**Data records**
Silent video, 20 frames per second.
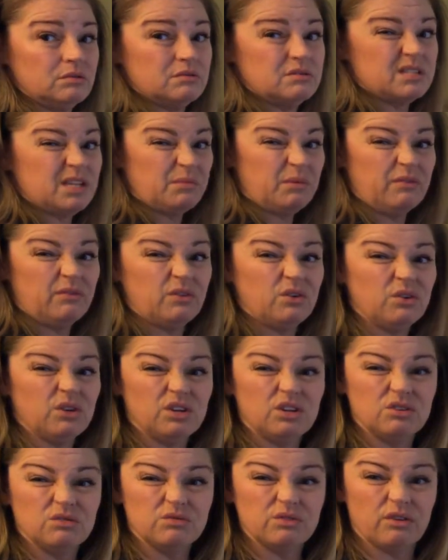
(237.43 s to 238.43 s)
Some of you could
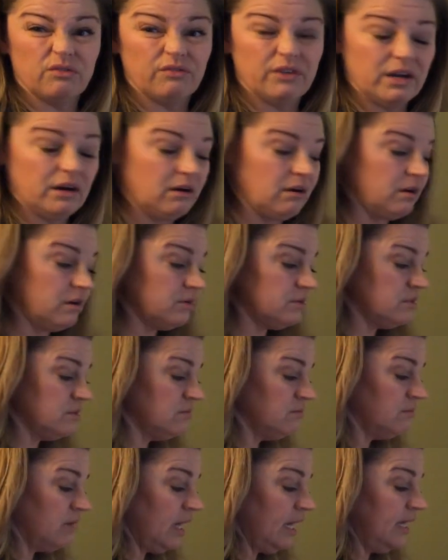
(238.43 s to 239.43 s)
use your fingers,
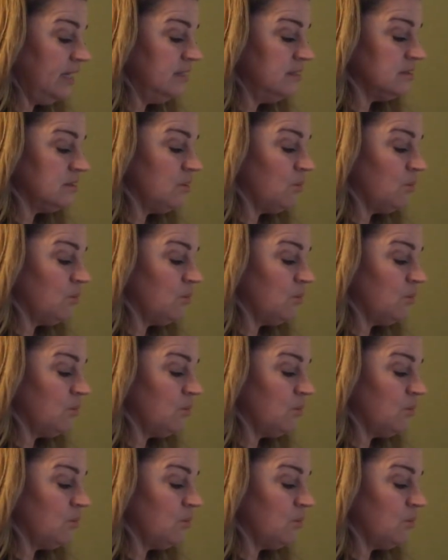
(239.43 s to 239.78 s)
right? So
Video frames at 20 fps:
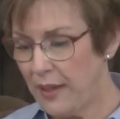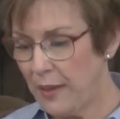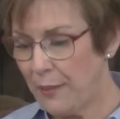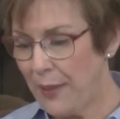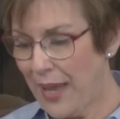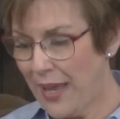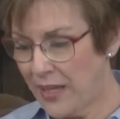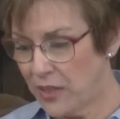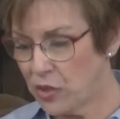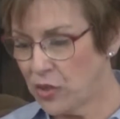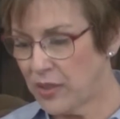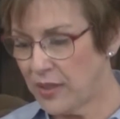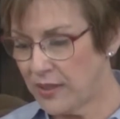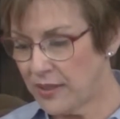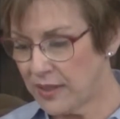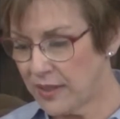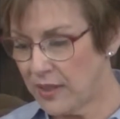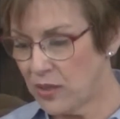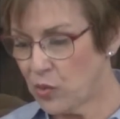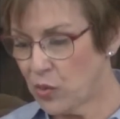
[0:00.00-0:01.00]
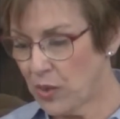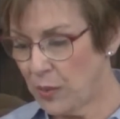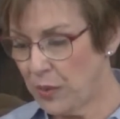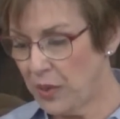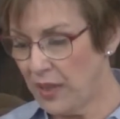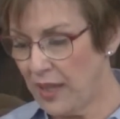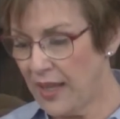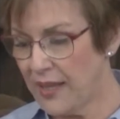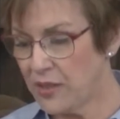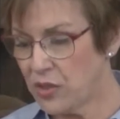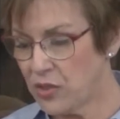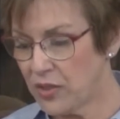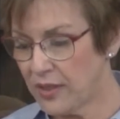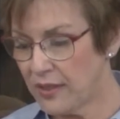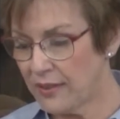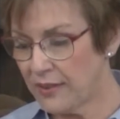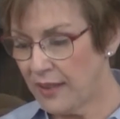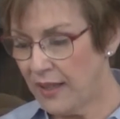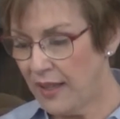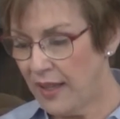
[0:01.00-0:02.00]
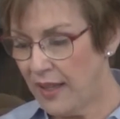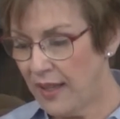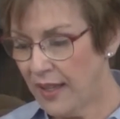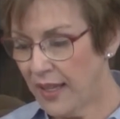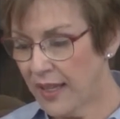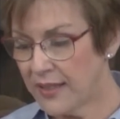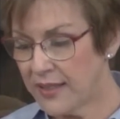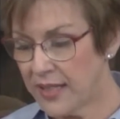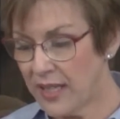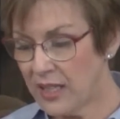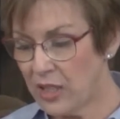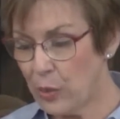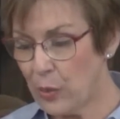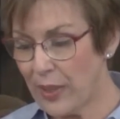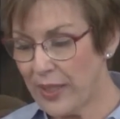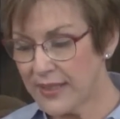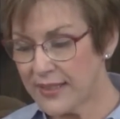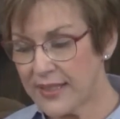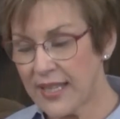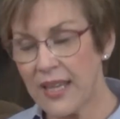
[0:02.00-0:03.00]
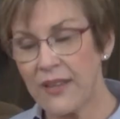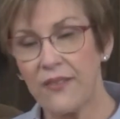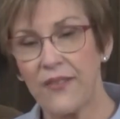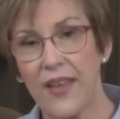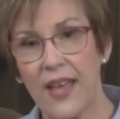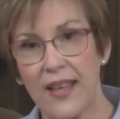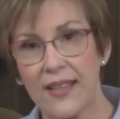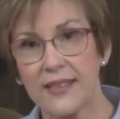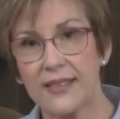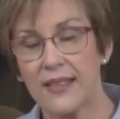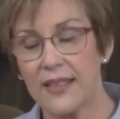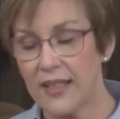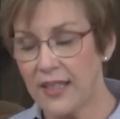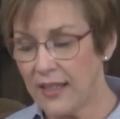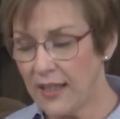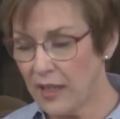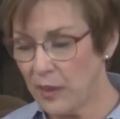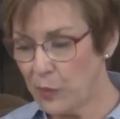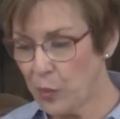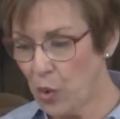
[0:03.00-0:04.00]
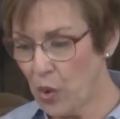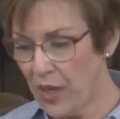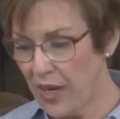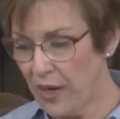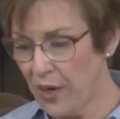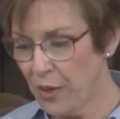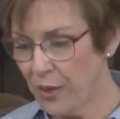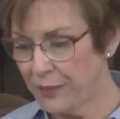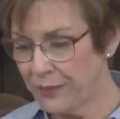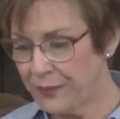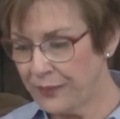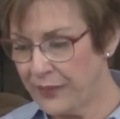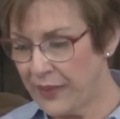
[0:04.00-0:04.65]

patient in tribulation, continuing steadfastly in prayer,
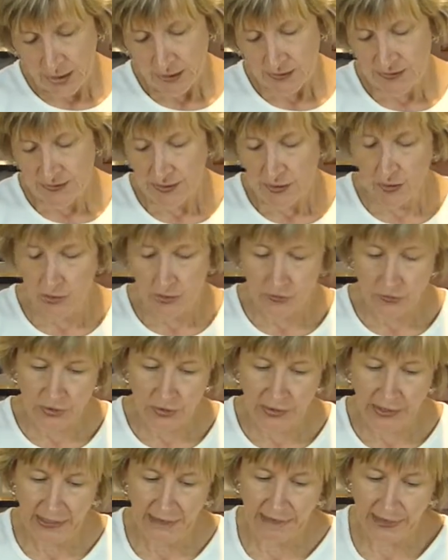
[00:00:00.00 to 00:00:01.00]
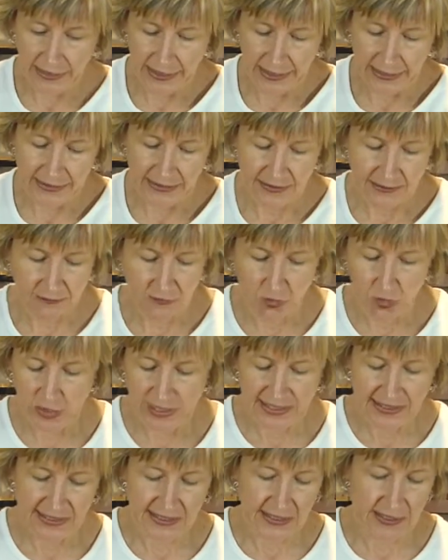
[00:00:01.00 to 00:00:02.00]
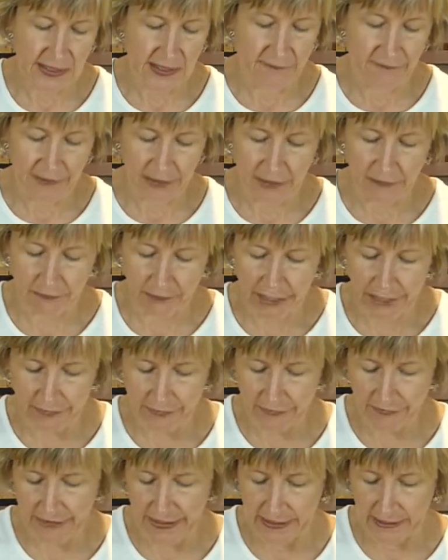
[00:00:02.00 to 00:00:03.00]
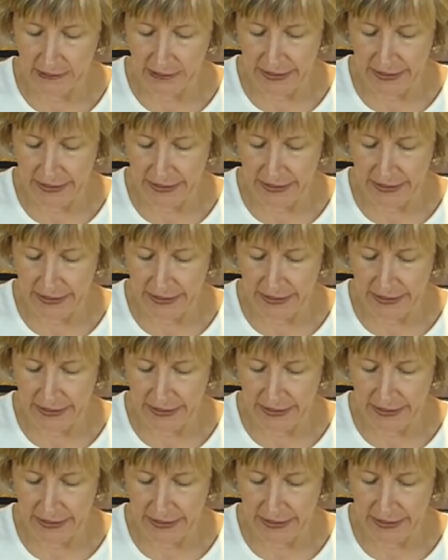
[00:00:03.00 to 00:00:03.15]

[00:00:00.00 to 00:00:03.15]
So you'll have a nice moist stuffing rather than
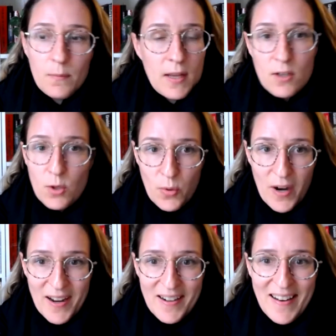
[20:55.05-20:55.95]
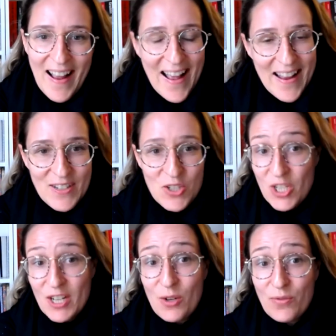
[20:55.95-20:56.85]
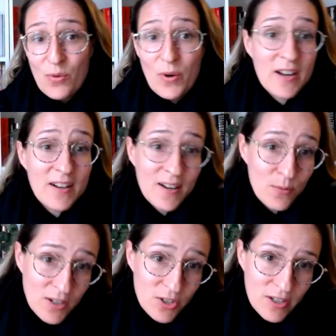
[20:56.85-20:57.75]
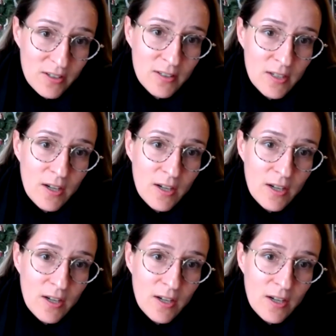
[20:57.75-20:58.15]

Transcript: in Ukraine and cheer for it in Russia,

**How to complete this task**
Each record above goes into the copy word for word; the pictures do not.

**Final answer**
Silent video, 20 frames per second.
(237.43 s to 238.43 s)
Some of you could
(238.43 s to 239.43 s)
use your fingers,
(239.43 s to 239.78 s)
right? So
Video frames at 20 fps:
[0:00.00-0:01.00]
[0:01.00-0:02.00]
[0:02.00-0:03.00]
[0:03.00-0:04.00]
[0:04.00-0:04.65]

patient in tribulation, continuing steadfastly in prayer,
[00:00:00.00 to 00:00:01.00]
[00:00:01.00 to 00:00:02.00]
[00:00:02.00 to 00:00:03.00]
[00:00:03.00 to 00:00:03.15]

[00:00:00.00 to 00:00:03.15]
So you'll have a nice moist stuffing rather than
[20:55.05-20:55.95]
[20:55.95-20:56.85]
[20:56.85-20:57.75]
[20:57.75-20:58.15]

Transcript: in Ukraine and cheer for it in Russia,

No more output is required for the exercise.